And their father said unto them
Being in some measure convinced by their reasonings, and in part at least reconciled to let Benjamin go with them, there being nothing to be done, he perceived, unless he consented to it: if [it must be] so now, do this;
if nothing else will do but Benjamin must go, which after all he was reluctant to, then he advises them to do as follows: take of the best fruits in the land in your vessels;
such as were the peculiar produce of the land of Canaan, and the best of it; for which it was most famous, and praised, as the word used signifies; these Jacob advises to take and put into their sacks they carried to bring back their corn in: and carry down the man a present;
the great man and governor of Egypt, whose name was not known, little thinking it was his son Joseph; this he proposed to be done, in order to procure his friendship, that he might carry it kindly and respectfully to them, release Simeon, and send back Benjamin with them. The present consisted of the following things, a little balm:
or rosin, of which there was great quantity in and about Gilead; (See Gill on Jeremiah 8:22): and a little honey;
the land of Canaan in general is called a land flowing with milk and honey; and some parts of it were famous for it, as the, parts about Ziph, called from thence the honey of Ziphim F9: this is the first time mention is made of "honey" in Scripture. Some say F11 Bacchus was the inventor of it. Justin F12 makes a very ancient king of a people in the country, now called Spain, to whom he gives the name of Gorgoris, to be the first that found out the way of gathering honey; but by this it appears to be of a more early date. Dr. Shaw F13 thinks, that not honey, properly so called, is meant, but a kind of "rob" made of the juice of grapes, called by the Arabs "dibsa", a word near in sound with, and from the same root as this. And who further observes, that Hebron alone (the place were Jacob now was) sends every year to Egypt three hundred camel loads, i.e. near two thousand quintals of this rob: and Leo Africanus says F14, there is but little honey to be found in Egypt, wherefore it made this part of the present the more acceptable: spices;
of various sorts, a collection of them; though it is thought, by Bochart and others, that the "storax" is particularly meant; the best of that sort being, as Pliny F15 says in Judea. The Targum and Jarchi take it to be "wax", as do also other Jewish writers: and myrrh;
the liquor called "stacte", that drops from the myrrh tree. Some will have this "lot", as the word is, the same with "ladanum"; one should rather think that it should be the lotus or lote tree, the fruit of which, Pliny F16 says, is the size of a bean, and of a saffron colour, and Herodotus F17 says, it is sweet like a date; but that it was frequent in Egypt, and needed not be carried there.
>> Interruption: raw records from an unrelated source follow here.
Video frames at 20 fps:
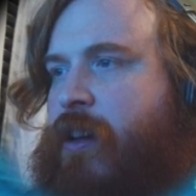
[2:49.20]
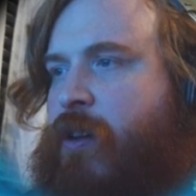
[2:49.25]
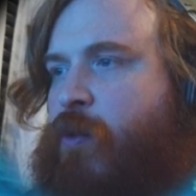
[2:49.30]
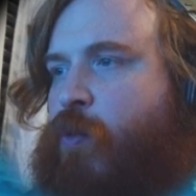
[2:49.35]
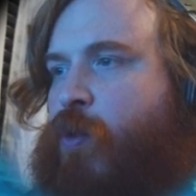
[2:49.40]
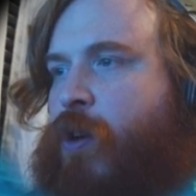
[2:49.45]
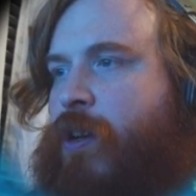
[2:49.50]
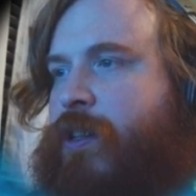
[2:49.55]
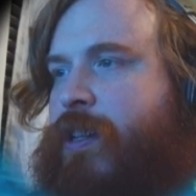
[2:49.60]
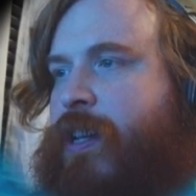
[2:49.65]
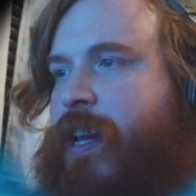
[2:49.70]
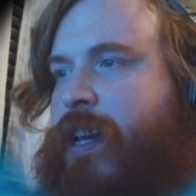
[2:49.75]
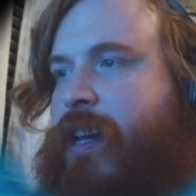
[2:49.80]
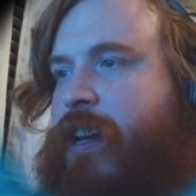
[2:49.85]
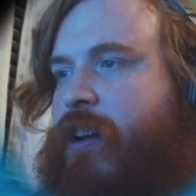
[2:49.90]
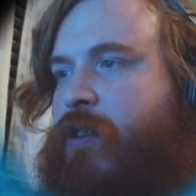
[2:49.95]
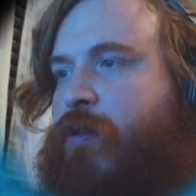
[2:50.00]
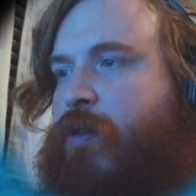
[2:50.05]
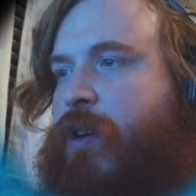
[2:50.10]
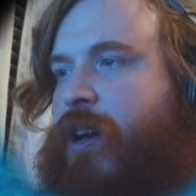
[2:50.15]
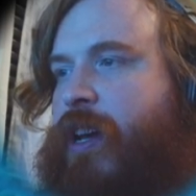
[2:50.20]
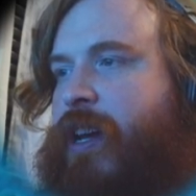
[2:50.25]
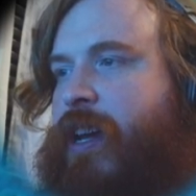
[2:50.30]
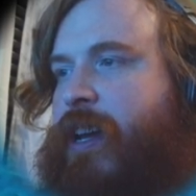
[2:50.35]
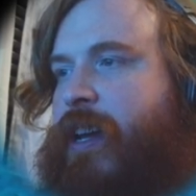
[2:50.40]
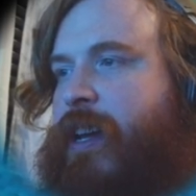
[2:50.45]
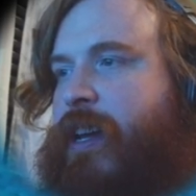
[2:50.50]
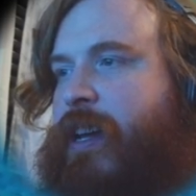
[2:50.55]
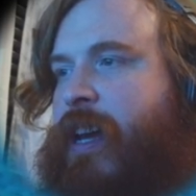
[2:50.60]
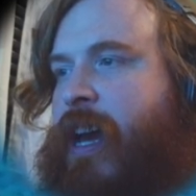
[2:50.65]
we're taking
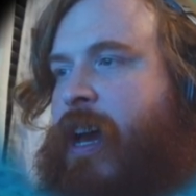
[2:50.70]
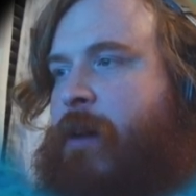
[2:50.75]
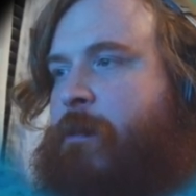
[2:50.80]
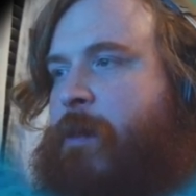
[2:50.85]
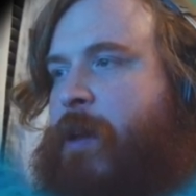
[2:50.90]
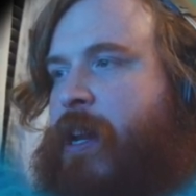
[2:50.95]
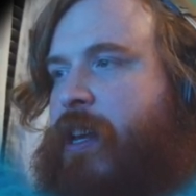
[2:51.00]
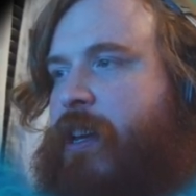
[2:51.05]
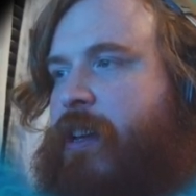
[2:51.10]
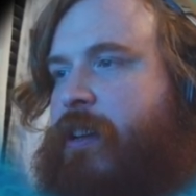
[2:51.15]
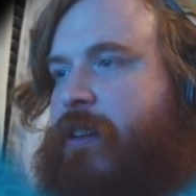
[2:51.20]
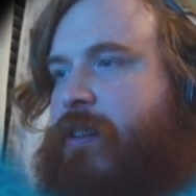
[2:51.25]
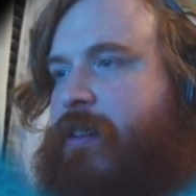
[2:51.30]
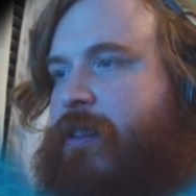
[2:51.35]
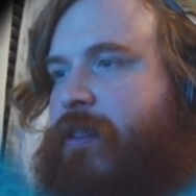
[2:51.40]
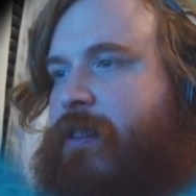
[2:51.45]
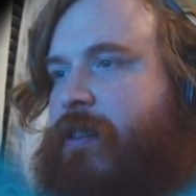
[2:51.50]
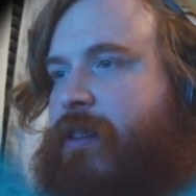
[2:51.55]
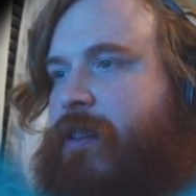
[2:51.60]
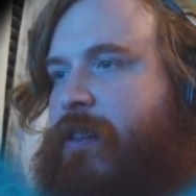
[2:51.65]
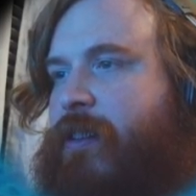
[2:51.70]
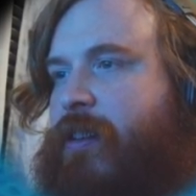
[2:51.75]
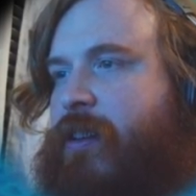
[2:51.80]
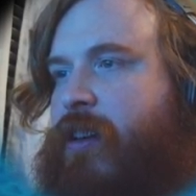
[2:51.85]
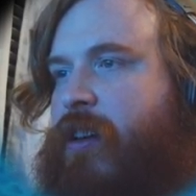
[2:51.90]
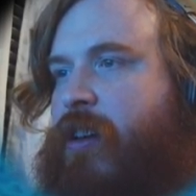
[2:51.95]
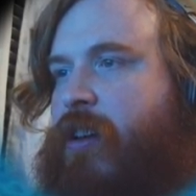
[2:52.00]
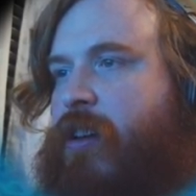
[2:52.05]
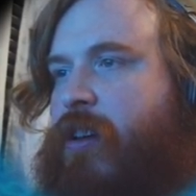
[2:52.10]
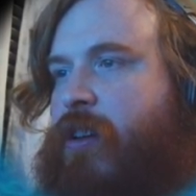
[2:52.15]
away how many?
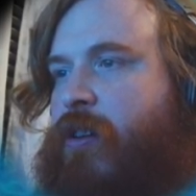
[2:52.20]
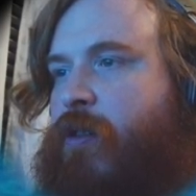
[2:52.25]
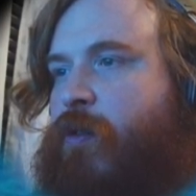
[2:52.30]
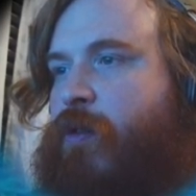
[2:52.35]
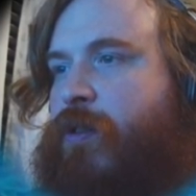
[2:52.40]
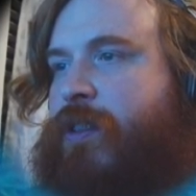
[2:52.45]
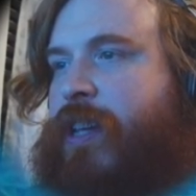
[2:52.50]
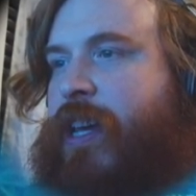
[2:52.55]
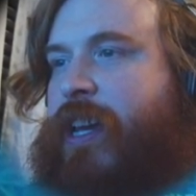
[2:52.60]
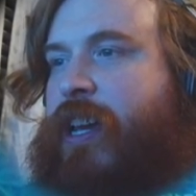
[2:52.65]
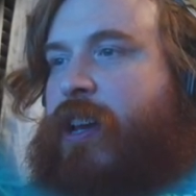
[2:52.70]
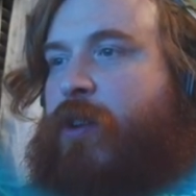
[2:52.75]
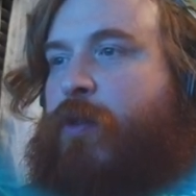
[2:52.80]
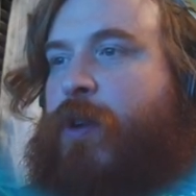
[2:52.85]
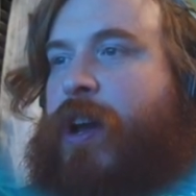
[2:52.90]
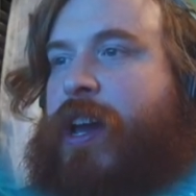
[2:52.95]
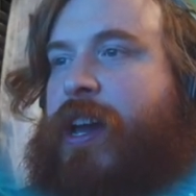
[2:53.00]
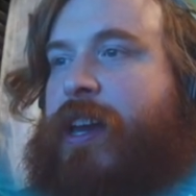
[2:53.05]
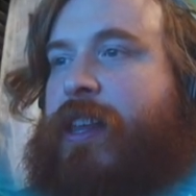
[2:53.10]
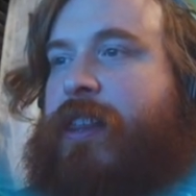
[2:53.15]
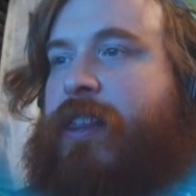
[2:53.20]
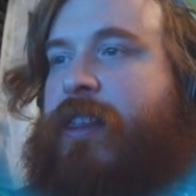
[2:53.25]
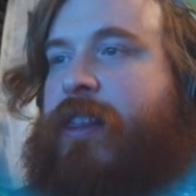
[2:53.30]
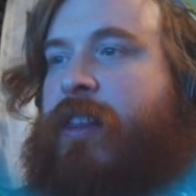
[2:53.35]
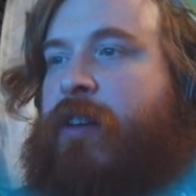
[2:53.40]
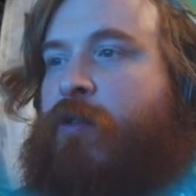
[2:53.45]
Taking away the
The Targum renders it "chestnuts", and so Ben Melech, as it does what follows, nuts, and almonds,
the oil of nuts, and the oil of almonds: the former design not common, but the pistachio nuts, as Jarchi observes from R. Machir; and these, as Pliny F18 says, were well known in Syria, and were good for food and drink, and against the bites of serpents; and, as Bochart F19 observes, are frequently mentioned by naturalists along with almonds, and as like unto them.